Work item
For the listing below, return the line containing "[00:00:02.70]", the line containing "[00:00:04.60]", and all lines in between, exactly as written and nothing else.

Extracted material
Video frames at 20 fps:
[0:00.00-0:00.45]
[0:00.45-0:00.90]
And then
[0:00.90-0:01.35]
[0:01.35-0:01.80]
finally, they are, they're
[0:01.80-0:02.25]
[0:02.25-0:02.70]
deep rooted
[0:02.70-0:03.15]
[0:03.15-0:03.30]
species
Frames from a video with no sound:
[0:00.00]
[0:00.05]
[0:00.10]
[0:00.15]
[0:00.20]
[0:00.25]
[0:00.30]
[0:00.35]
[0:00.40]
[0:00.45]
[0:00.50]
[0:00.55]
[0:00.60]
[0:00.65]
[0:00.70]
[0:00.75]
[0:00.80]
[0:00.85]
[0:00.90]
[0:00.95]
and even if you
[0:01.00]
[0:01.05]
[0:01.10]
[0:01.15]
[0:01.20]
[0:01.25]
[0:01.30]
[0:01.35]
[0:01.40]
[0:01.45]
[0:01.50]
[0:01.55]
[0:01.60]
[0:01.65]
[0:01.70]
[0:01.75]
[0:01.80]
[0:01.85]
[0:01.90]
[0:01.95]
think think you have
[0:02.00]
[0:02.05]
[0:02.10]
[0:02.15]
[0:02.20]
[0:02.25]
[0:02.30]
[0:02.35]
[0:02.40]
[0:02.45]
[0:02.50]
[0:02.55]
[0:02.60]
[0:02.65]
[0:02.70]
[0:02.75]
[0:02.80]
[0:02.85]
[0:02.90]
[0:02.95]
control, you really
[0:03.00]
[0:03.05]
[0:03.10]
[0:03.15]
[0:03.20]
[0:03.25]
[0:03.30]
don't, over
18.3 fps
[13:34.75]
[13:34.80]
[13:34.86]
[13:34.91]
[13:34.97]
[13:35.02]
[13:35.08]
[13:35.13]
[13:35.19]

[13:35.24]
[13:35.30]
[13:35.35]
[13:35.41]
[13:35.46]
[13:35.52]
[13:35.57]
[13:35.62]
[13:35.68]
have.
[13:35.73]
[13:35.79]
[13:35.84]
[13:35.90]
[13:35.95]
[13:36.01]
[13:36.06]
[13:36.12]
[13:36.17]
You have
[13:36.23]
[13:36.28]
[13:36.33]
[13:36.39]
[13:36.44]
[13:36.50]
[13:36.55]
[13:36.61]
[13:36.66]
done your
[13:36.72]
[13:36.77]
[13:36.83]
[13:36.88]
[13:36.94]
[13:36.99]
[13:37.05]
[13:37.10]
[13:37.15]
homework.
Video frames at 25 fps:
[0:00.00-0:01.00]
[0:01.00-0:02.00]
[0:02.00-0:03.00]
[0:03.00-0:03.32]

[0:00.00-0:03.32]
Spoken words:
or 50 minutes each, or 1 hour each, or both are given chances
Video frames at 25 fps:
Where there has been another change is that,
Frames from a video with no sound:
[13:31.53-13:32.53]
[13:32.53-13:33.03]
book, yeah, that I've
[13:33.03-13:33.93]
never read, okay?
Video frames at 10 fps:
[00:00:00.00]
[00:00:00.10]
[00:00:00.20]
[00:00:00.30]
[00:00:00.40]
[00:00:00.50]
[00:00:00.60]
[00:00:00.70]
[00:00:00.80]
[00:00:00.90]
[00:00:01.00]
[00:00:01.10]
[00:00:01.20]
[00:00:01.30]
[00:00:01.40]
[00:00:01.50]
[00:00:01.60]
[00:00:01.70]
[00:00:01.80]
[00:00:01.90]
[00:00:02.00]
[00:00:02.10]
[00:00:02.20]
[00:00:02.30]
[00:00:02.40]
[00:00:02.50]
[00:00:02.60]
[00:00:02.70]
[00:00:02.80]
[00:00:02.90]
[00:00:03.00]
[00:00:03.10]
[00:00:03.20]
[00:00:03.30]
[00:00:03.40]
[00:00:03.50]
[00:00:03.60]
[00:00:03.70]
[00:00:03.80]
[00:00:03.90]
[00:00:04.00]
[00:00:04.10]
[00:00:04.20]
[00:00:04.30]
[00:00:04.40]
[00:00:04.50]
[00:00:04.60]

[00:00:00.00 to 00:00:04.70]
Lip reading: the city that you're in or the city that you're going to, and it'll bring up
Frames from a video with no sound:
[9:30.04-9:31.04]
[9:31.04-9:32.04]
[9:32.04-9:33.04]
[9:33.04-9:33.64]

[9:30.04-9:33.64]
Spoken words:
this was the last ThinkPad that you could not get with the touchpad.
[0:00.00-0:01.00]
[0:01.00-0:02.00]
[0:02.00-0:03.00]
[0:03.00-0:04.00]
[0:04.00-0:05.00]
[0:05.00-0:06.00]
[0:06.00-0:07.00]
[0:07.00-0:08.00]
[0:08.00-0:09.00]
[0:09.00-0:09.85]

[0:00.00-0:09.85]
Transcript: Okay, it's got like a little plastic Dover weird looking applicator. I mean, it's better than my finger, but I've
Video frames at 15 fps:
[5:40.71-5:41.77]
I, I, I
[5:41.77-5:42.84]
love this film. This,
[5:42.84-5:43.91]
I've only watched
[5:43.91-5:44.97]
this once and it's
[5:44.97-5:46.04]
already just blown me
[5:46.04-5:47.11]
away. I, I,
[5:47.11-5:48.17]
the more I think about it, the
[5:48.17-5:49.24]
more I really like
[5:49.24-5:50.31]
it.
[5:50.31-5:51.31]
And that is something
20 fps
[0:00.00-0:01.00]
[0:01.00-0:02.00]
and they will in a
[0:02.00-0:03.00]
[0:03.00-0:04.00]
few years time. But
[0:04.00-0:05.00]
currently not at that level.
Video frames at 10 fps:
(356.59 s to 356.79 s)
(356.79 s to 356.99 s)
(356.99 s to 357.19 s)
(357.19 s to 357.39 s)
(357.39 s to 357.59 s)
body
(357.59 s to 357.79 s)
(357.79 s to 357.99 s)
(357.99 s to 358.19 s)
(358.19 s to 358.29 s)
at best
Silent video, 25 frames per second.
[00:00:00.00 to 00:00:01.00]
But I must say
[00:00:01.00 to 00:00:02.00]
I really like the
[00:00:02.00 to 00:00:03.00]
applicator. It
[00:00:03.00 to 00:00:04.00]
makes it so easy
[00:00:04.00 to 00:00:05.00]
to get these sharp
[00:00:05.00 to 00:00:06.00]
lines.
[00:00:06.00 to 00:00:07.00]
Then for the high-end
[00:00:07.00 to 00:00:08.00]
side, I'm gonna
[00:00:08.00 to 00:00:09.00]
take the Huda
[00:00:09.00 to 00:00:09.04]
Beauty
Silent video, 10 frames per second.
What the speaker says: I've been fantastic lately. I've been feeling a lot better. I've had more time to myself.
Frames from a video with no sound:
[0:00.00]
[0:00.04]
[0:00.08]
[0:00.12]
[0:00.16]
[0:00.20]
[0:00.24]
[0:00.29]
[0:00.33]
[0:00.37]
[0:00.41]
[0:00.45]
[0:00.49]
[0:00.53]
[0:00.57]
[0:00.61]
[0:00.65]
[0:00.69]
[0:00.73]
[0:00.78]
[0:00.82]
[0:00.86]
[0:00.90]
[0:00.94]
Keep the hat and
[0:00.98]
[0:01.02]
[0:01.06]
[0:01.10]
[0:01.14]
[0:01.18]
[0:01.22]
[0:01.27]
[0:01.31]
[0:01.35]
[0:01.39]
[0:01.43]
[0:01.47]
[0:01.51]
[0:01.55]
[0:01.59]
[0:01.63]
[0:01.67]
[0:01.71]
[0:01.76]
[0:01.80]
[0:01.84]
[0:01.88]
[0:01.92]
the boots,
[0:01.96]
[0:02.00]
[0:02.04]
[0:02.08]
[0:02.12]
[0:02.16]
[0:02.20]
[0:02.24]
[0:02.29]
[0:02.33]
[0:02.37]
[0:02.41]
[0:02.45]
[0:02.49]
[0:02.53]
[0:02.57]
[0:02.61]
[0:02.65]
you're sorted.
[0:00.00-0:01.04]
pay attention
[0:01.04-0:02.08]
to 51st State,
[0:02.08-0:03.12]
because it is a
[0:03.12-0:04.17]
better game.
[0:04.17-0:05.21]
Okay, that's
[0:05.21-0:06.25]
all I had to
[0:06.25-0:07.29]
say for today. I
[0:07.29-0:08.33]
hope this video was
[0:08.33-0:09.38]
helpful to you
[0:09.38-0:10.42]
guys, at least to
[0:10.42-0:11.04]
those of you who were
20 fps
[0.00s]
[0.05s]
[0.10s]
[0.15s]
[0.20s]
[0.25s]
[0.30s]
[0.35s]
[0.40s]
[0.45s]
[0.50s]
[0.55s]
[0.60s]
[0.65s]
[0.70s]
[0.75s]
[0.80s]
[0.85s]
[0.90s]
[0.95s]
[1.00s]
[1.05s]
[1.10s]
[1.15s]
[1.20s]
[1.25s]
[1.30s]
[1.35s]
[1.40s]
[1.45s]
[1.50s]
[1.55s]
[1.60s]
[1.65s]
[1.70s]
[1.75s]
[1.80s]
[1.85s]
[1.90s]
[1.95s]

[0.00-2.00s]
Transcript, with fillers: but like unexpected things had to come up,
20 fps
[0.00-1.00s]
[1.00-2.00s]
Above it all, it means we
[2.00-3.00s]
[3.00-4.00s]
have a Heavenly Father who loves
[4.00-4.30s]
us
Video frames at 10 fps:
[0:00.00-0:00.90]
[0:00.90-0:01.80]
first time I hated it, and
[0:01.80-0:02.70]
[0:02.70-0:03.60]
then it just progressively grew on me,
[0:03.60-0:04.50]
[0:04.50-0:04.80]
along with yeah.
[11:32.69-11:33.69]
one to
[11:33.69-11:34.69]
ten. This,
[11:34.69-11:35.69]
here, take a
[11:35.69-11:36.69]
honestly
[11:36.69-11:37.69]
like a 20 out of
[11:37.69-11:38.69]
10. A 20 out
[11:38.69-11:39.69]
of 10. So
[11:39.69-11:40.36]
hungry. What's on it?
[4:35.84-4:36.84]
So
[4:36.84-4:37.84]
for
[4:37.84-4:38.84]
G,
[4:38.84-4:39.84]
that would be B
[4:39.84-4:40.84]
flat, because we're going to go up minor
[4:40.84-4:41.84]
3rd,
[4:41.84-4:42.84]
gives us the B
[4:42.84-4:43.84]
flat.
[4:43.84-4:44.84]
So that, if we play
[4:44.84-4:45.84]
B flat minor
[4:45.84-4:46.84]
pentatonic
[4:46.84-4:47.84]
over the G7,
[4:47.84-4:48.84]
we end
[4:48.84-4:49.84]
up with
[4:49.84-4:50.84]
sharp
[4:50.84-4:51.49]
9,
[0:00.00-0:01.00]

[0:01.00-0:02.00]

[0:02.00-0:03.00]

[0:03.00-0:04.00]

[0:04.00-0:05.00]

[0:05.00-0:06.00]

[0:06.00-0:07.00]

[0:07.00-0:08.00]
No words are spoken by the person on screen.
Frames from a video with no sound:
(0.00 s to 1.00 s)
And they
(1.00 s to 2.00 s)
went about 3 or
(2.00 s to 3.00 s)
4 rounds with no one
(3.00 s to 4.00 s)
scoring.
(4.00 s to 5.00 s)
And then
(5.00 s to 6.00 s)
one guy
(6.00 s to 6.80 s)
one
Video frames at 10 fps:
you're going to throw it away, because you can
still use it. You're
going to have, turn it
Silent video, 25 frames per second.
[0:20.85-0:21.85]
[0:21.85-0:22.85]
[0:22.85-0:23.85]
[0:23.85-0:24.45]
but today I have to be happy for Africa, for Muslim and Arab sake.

Finished exercise
[00:00:02.70]
[00:00:02.80]
[00:00:02.90]
[00:00:03.00]
[00:00:03.10]
[00:00:03.20]
[00:00:03.30]
[00:00:03.40]
[00:00:03.50]
[00:00:03.60]
[00:00:03.70]
[00:00:03.80]
[00:00:03.90]
[00:00:04.00]
[00:00:04.10]
[00:00:04.20]
[00:00:04.30]
[00:00:04.40]
[00:00:04.50]
[00:00:04.60]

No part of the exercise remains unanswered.